#### Brief:
The full listing is to be returned exactly as given, but without pictures.

#### Extracted information:
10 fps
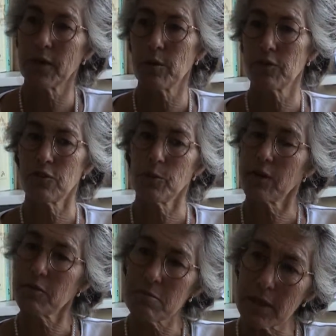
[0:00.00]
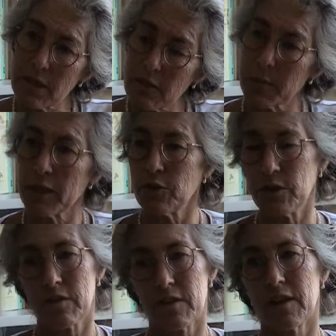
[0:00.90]
that question? What does it mean to be a
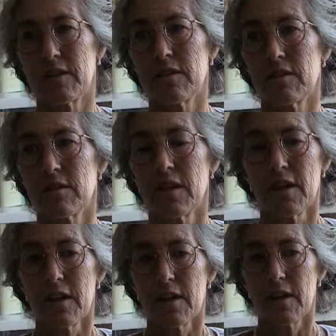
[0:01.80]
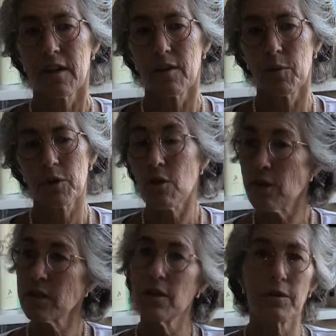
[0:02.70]
good scientist? When you're
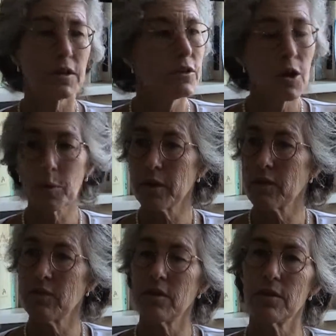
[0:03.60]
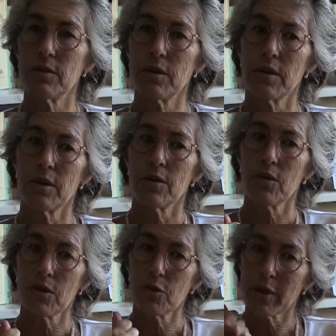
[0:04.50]
all alone and no one can see you,
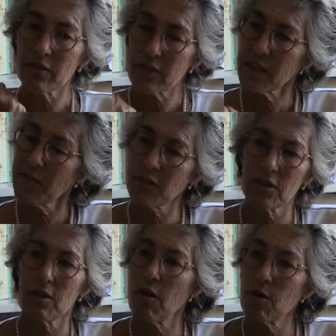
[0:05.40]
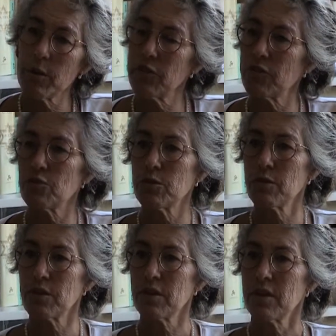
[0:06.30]
do I still have to tell always the truth?
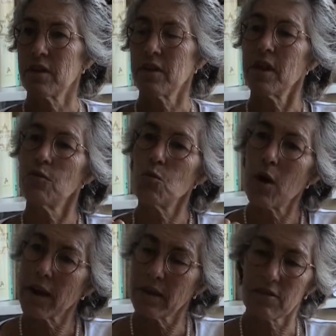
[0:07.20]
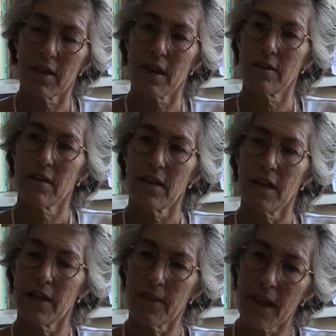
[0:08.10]
And why is that?
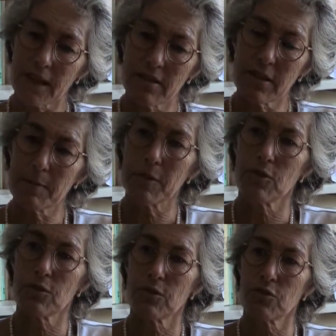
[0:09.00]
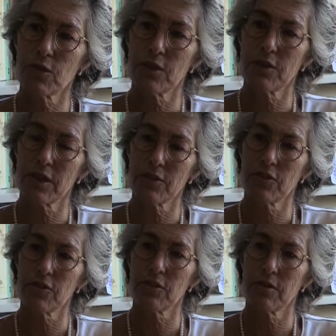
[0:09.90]
And that deep internal struggle has
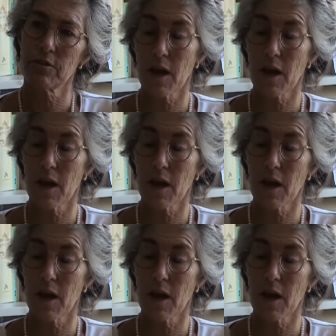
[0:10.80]
to start,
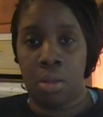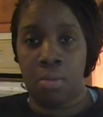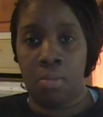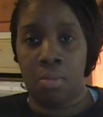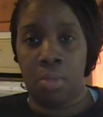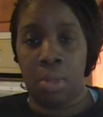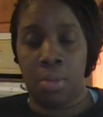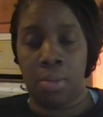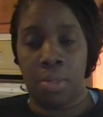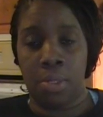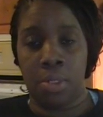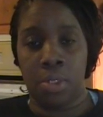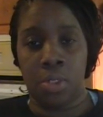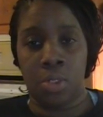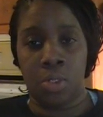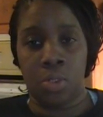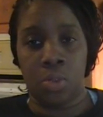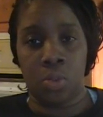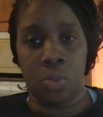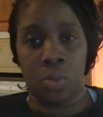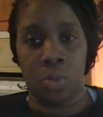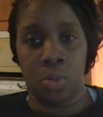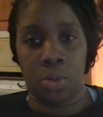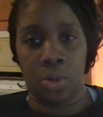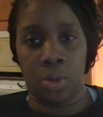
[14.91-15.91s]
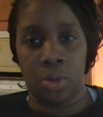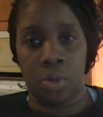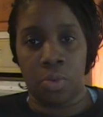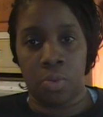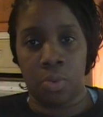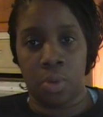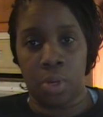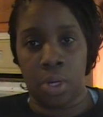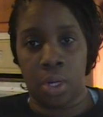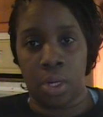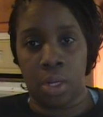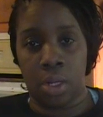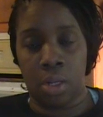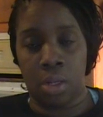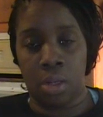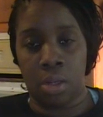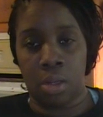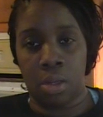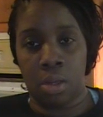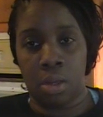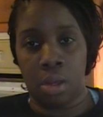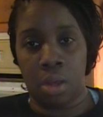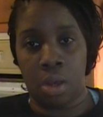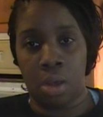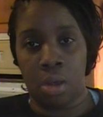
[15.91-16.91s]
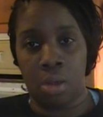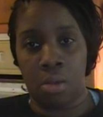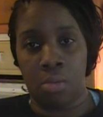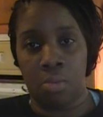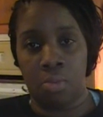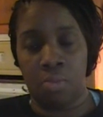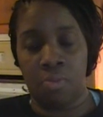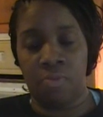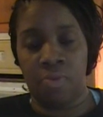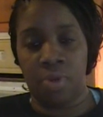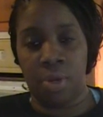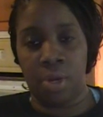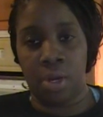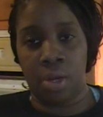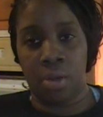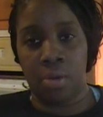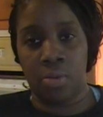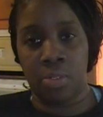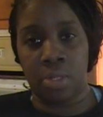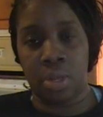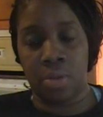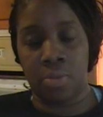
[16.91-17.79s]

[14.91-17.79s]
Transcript: maybe 2 or 3 videos.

#### Response to this task:
10 fps
[0:00.00]
[0:00.90]
that question? What does it mean to be a
[0:01.80]
[0:02.70]
good scientist? When you're
[0:03.60]
[0:04.50]
all alone and no one can see you,
[0:05.40]
[0:06.30]
do I still have to tell always the truth?
[0:07.20]
[0:08.10]
And why is that?
[0:09.00]
[0:09.90]
And that deep internal struggle has
[0:10.80]
to start,
[14.91-15.91s]
[15.91-16.91s]
[16.91-17.79s]

[14.91-17.79s]
Transcript: maybe 2 or 3 videos.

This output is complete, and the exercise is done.